Buckle boots (overshoes that adults called galoshes) got us back and forth on our journey to and from school on snowy days, though it took a lot of effort to jam our shoes into them. Next, came ski boots (and Army surplus skis) from the downtown Salvation Army store. The store was loaded with donated items, including a huge section of military surplus goodies, at deeply discounted prices. (Yet another buried memory, this time, a little north of the Collier Street Bridge, which started out as the State Street bridge when it was built in the mid 1950’s. Buried Binghamton was a pretty cool place before the urban renewal swept it away.) Anyway, when we put on those boots and skis (with a bear trap clamp system, guaranteed to break your ankle if you fell, and trudged to the top of the hills above our neighborhood, we pretended we were in the Alps, tackling the steepest slopes in Europe.

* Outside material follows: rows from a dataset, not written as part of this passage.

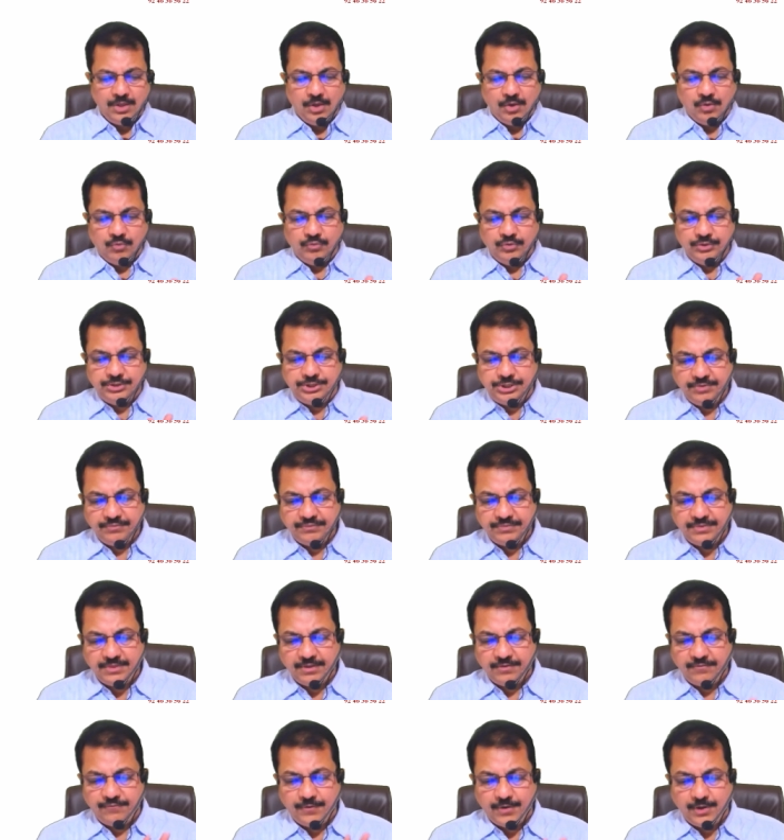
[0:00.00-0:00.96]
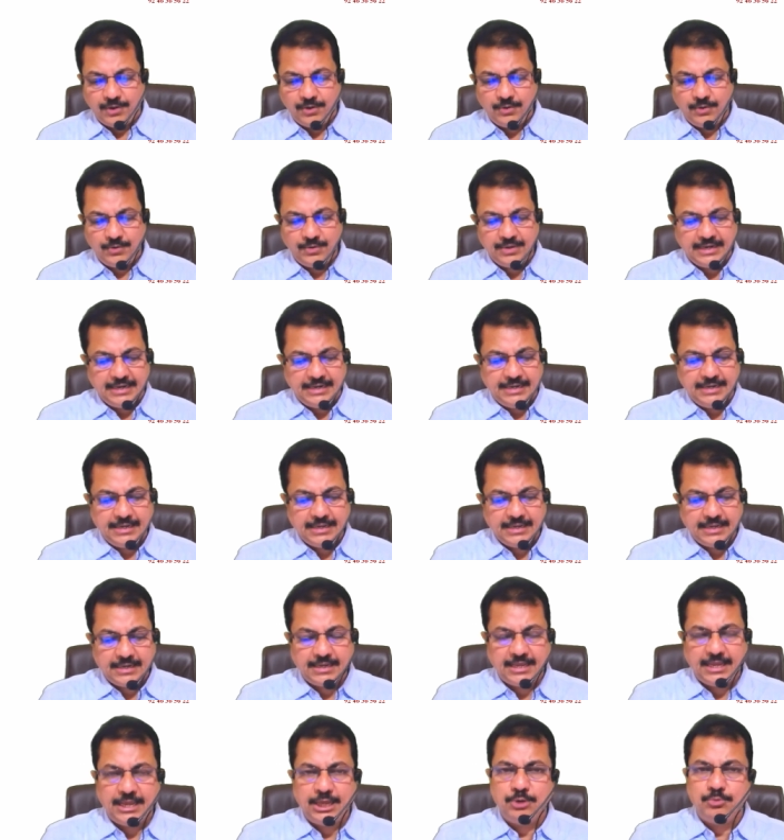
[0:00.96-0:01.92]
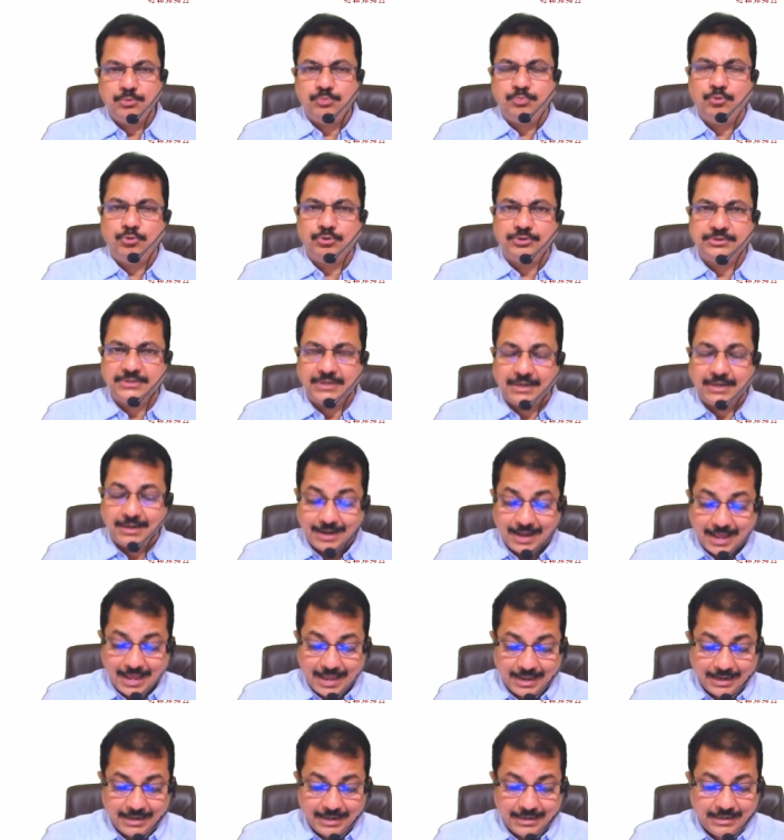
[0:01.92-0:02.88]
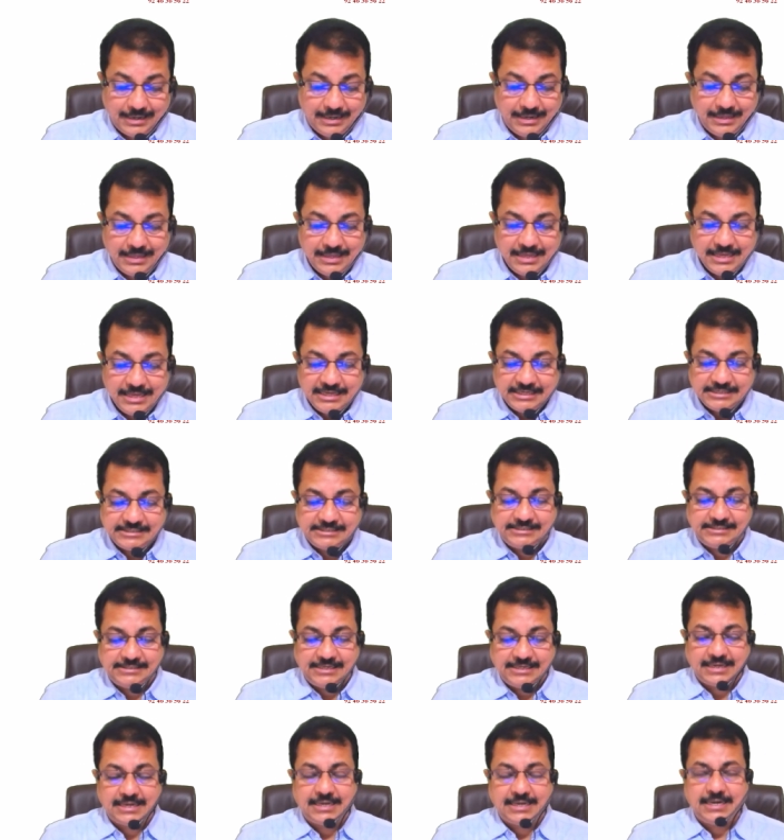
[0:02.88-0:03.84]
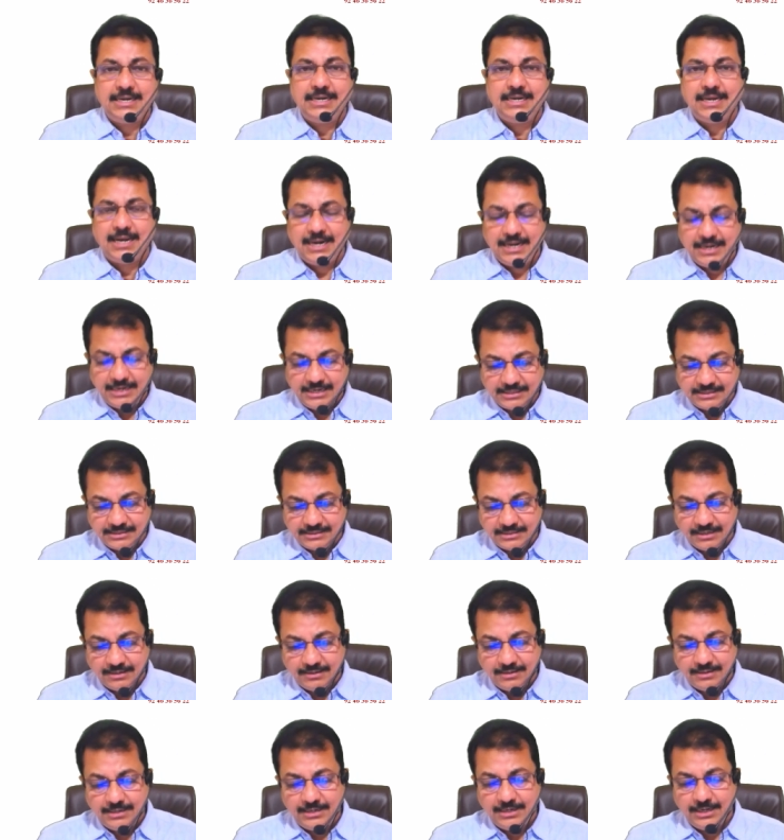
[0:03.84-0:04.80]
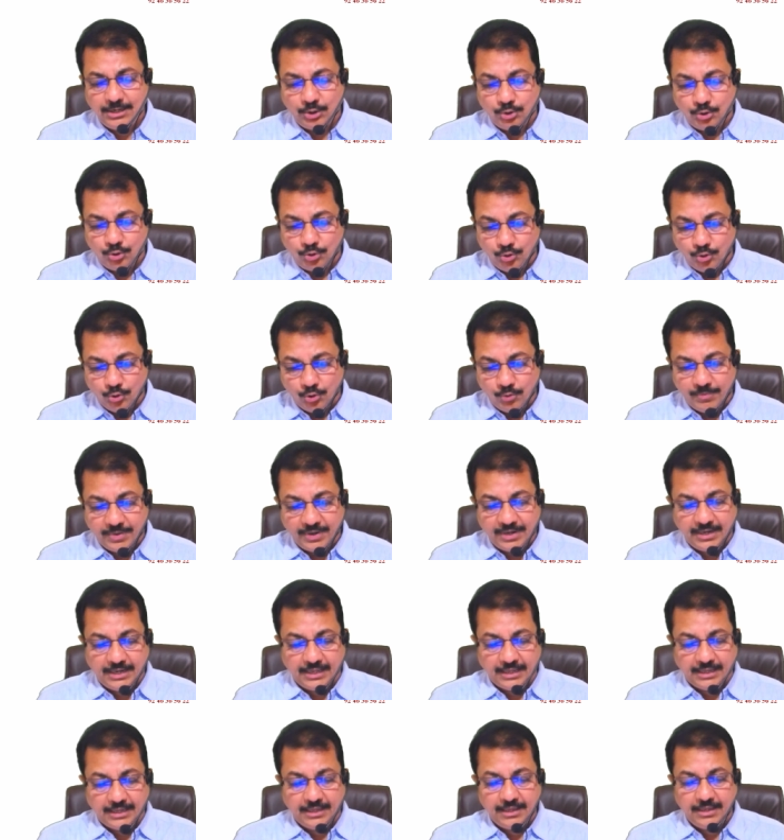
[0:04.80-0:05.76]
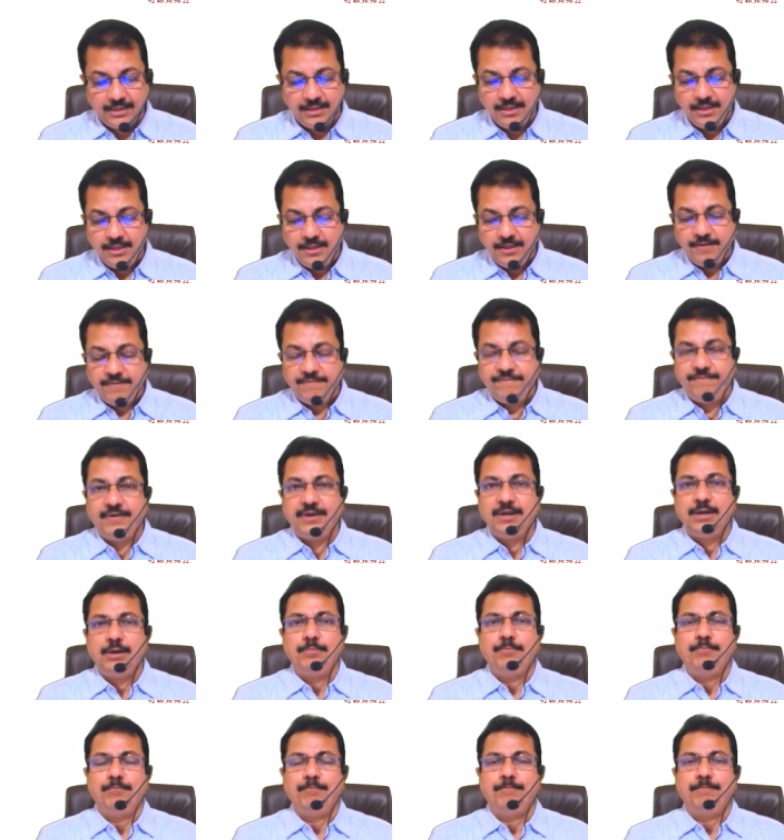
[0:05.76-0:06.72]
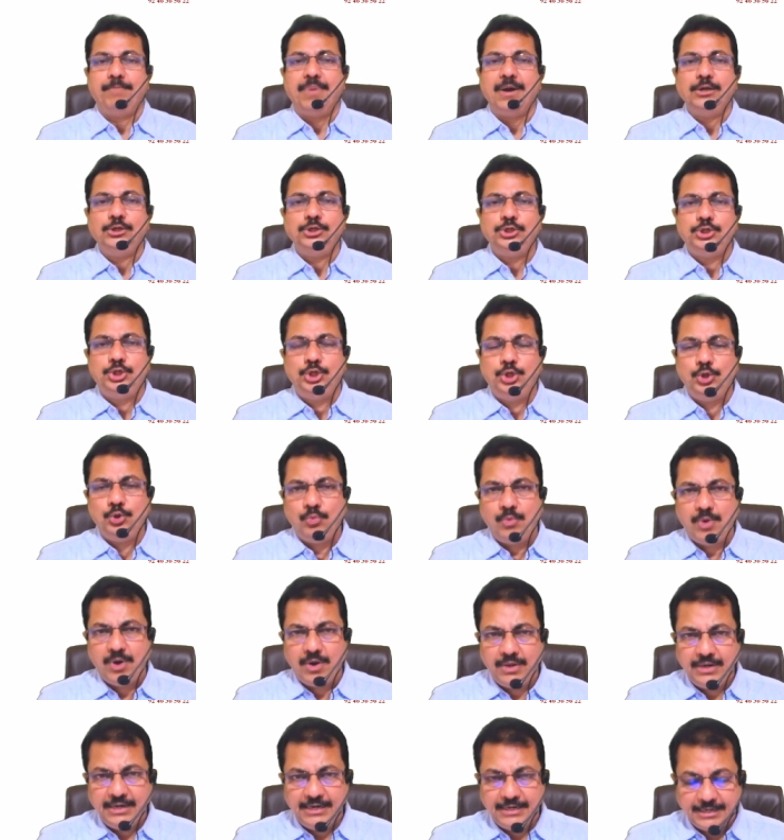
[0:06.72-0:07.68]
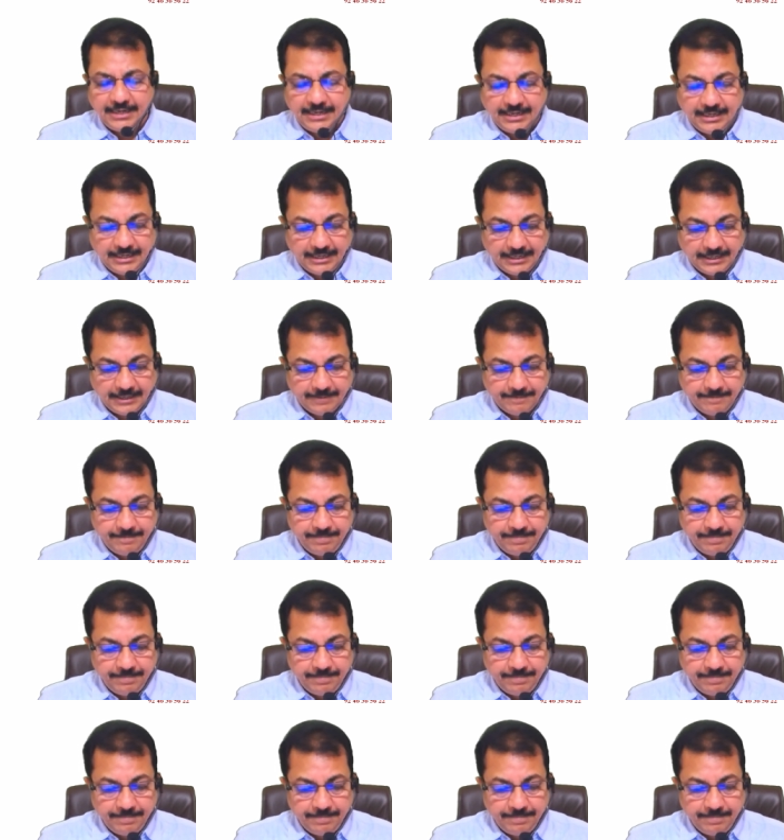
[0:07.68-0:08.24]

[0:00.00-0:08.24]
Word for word: which of the following Indian airports ranked second and third globally for punctuality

Then came the “COOL YEARS,” teenage days in the 1950’s. The boots were desert boots, a late arriving competitor to the white bucks and dirty bucks that were all the rage. Especially when paired with an oxford cloth, button down collar shirt and a pair of pegged, black flannel pants, the legs so narrow at the ankle they were a challenge to get on. Lastly, at the end of that growing up phase of our lives, which seems like just a few years ago, came shinny black leather, pointy toe boots that we saw teenage hoods wear in movies like Blackboard Jungle and Rebel Without a Cause.


Booties, baby boots, cowboy boots, high cuts, buckle boots, ski boots, desert boots, and hood boots. What else could you call my generation but the Boot Generation.